In the dawn light, the wound showed as barely more than a scratch, certainly not deep enough to have caused all the blood that soaked the bandages.
‘What the – ’ Gawain started, and had to stop again as Lancelot pressed his hand to the other man’s mouth.
Lancelot turned back to the cave mouth, and after a moment, Gawain heard the same noise. ‘Woads?’ he asked softly, the words muffled by Lancelot’s hand.
Lancelot half-shook his head, frowning in confusion. He knew those footsteps, he was sure he did. It just didn’t make any sense for them to be here. ‘Stay here,’ he muttered, getting a pointed glare at Gawain’s broken leg in response.
He inched forward carefully, sword he’d drawn on Merlin still in his hand, and peered through the dripping branches. Then he drew back, rubbed his eyes, and looked again.
He was still looking at Arthur and Tristan, both with identically confused expressions. The chance to see Tristan confused was almost worth the surreal night Lancelot had just had.
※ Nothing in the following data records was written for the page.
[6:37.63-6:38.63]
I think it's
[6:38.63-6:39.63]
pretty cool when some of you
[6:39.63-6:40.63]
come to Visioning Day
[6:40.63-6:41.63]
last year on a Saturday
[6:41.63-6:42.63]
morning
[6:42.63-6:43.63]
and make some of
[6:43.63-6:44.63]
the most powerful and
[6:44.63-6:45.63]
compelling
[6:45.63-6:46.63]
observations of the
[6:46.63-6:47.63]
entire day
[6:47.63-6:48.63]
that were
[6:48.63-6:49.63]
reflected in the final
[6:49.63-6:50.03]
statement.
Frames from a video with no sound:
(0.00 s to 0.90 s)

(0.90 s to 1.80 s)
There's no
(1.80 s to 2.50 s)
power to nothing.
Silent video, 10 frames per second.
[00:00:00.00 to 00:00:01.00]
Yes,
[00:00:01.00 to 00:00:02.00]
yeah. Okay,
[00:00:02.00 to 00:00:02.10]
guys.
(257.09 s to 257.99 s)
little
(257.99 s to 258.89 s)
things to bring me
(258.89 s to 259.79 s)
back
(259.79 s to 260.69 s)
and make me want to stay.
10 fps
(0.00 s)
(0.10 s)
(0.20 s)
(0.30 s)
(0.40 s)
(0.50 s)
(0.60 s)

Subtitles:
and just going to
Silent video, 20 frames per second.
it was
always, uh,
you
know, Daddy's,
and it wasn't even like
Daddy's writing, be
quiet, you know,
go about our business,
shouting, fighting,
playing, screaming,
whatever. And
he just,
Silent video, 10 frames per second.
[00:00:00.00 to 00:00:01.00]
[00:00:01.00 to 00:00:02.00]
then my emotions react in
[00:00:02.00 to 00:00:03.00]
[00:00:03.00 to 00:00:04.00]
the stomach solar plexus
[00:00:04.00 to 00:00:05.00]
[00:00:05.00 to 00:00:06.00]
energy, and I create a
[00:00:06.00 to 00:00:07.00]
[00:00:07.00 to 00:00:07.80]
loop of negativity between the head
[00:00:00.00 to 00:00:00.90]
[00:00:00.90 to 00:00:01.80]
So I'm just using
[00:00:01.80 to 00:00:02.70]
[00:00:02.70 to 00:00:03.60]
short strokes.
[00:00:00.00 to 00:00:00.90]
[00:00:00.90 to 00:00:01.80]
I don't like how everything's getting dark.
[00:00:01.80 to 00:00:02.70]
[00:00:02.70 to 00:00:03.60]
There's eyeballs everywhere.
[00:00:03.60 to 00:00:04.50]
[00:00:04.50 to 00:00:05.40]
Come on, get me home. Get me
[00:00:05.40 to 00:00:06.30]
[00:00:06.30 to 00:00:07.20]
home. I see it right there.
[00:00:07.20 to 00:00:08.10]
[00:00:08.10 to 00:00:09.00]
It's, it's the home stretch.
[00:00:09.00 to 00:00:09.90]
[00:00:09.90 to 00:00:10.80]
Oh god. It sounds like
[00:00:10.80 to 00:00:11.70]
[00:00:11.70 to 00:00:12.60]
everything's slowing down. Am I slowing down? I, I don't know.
Of course, Tristan, master tracker that he was, caught the movement, and turned in their direction and then there was no point in hiding any longer.
Arthur took a lot of reassuring that Gawain really was all right, and even Tristan seemed something close to concerned, so it was a few minutes before Lancelot could ask the question burning in his throat. Because, really, one inexplicable but well-timed appearance was quite enough for one night.
‘Bors and Dagonet found Gawain’s horse,’ Arthur explained. ‘There’s been rumours of Woads round here… everyone’s out searching.’ And of course, being Arthur, he had to make sure everything really was all right. ‘Why were you hiding in a cave? And whose is the blood?’
Lancelot glanced across at Gawain, who, not unexpectedly, shrugged back, clueless. ‘We, er… Gawain fell on something sharp. One of those shallow cuts that bleed a lot.’ As explanations went, it was deeply weak, and got a suspicious glance from Tristan, but it seemed to satisfy Arthur, which was all that really mattered.
Arms round Arthur’s waist as they rode back to the Wall, Lancelot seemed to hear Merlin’s words on the wind. *Do not be too confident in his choice.*
He tightened his grip on Arthur a fraction. *Don’t mistake gratitude for debt, then.*
It would sound silly if he spoke it aloud, but he knew Merlin heard him.